The Supreme Court’s latest look at the use of medical marijuana is positioned as a battle between state’s right and the federal ban on pot.
It should be positioned as a moral issue. But not in the way most people think.
There is some irony that those who see themselves as the moral police, protecting us from ourselves, are also among those who seek this illogical, absurd, cruel, and yes, immoral effort to keep relief from those who seek it.
Want the moral position on medical marijuana? Here it is. If you are sick and in pain and you can ease your pain without hurting others, then do it. Period.
Putting petty politics in the form of insane arguments ahead of symptom relief for those in pain is immoral. Those who preach morality have so deluded themselves that they think allowing people to smoke a plant is worse that barring patients from relief.
No one is stupid enough to argue that marijuana is nearly as powerful or potentially dangerous as prescription drugs (if Pfizer invented pot, we’d never have this debate). There simply is no downside here.
So why are so many groups lining up to stop people on their deathbeds from smoking a joint?
Well, some of them buy into the arbitrary world of morals where certain drugs are bad (generally those that are not controlled or have apeared alonside Tommy Chong in a major motion picture) and other drugs are good.

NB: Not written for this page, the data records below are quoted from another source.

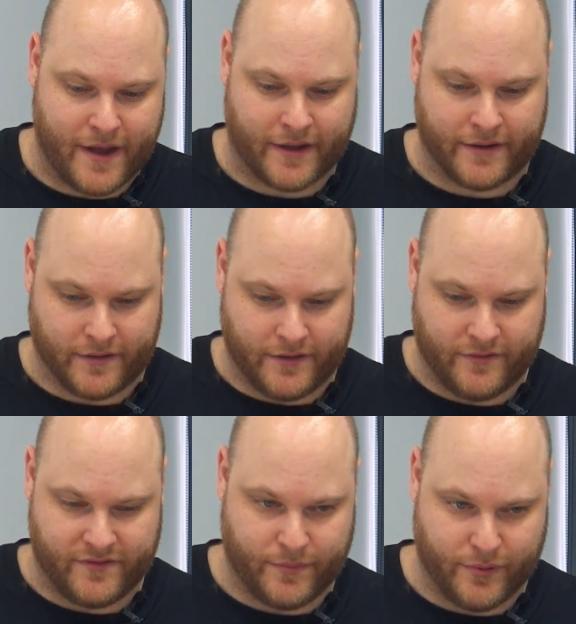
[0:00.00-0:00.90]
marketing that
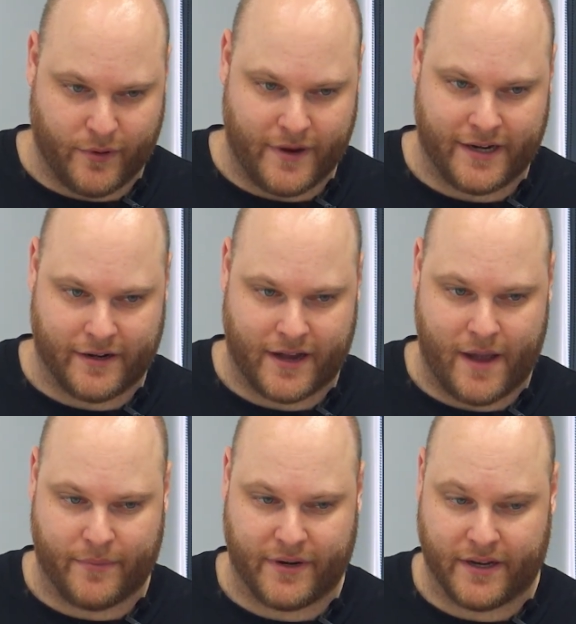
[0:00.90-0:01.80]
you've deployed in a
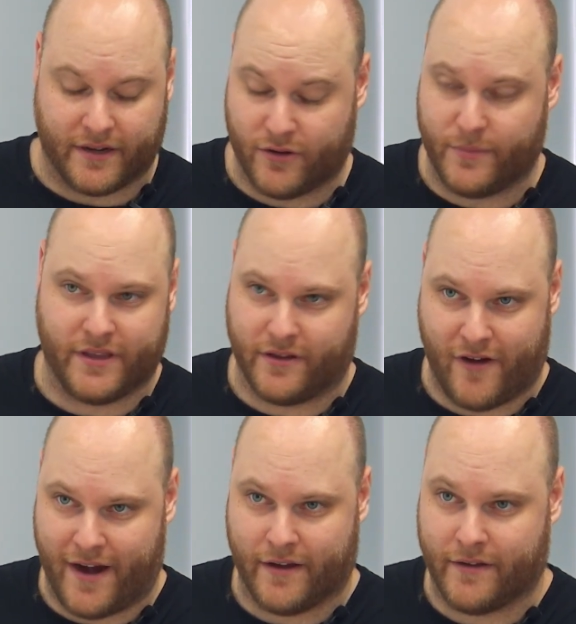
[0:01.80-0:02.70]
company? And it could be the
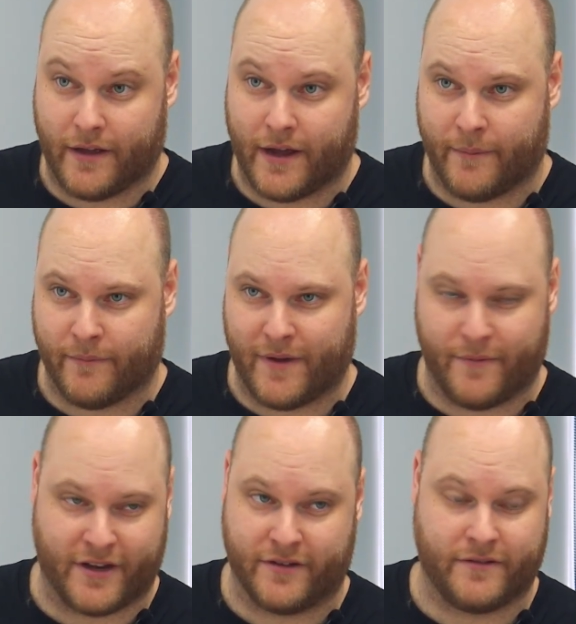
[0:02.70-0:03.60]
greater, um,
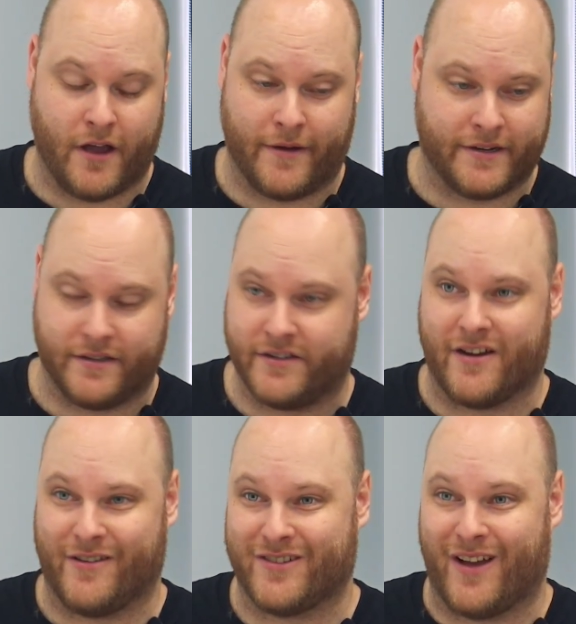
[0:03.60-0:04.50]
and we could go into the
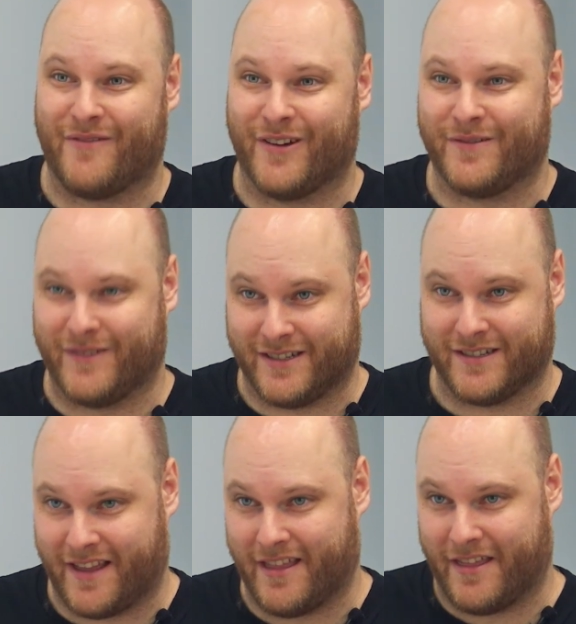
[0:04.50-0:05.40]
Jerry Seinfeld,
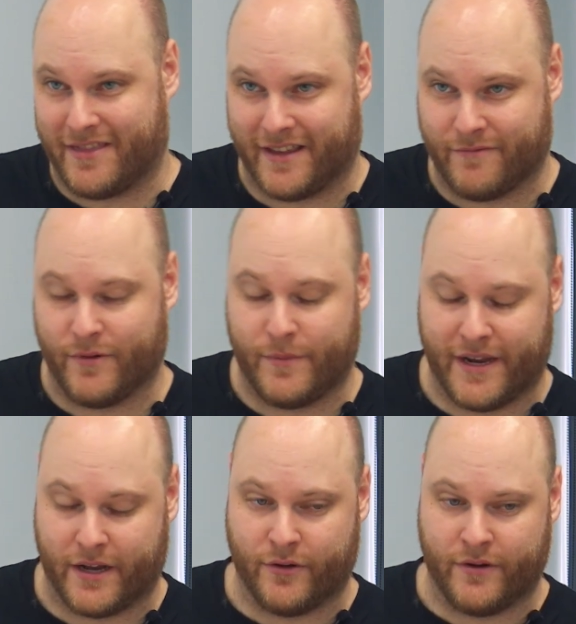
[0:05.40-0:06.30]
which I, I, think would
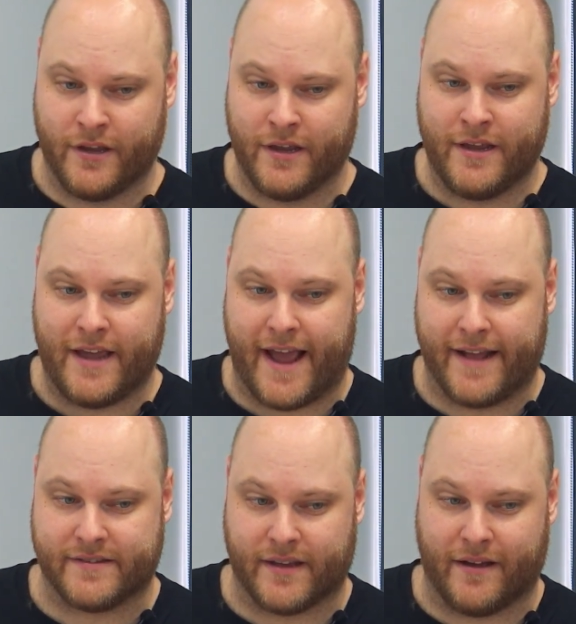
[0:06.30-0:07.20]
be a good
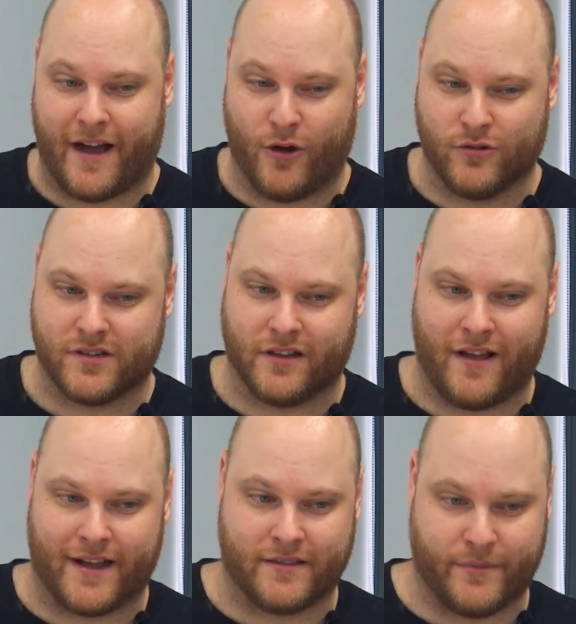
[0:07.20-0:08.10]
answer. I also
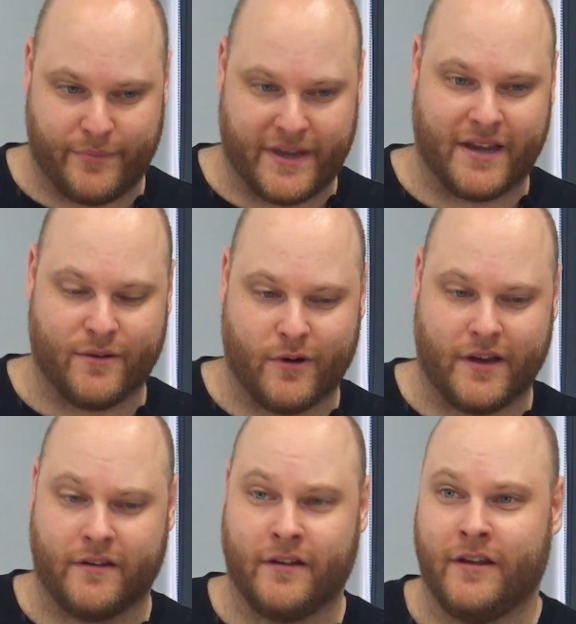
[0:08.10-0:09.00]
like the beer
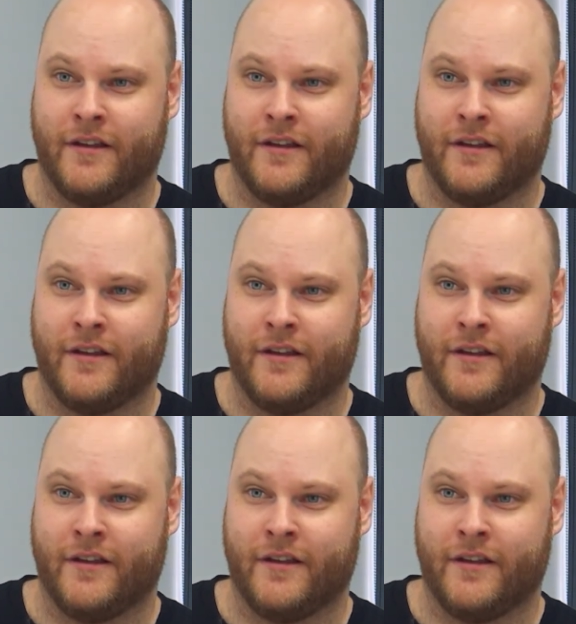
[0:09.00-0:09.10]
one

Some conservatives in Congress have argued that thousands of people die each year from drug abuse and that medical marijuana sends a message that drugs are good. Using that logic, we should ban chemotherapy because it causes hairloss and because it’s sending a message that people can be healed.
Anti-drug groups worry that giving an inch when it comes to any illegal drug is a step in the wrong direction.
Again, what is the moral message that is being sent with these arguments? That ideology (no matter how illogical) should trump humanity?
Forget drug use. How do we explain this version of morality to our kids?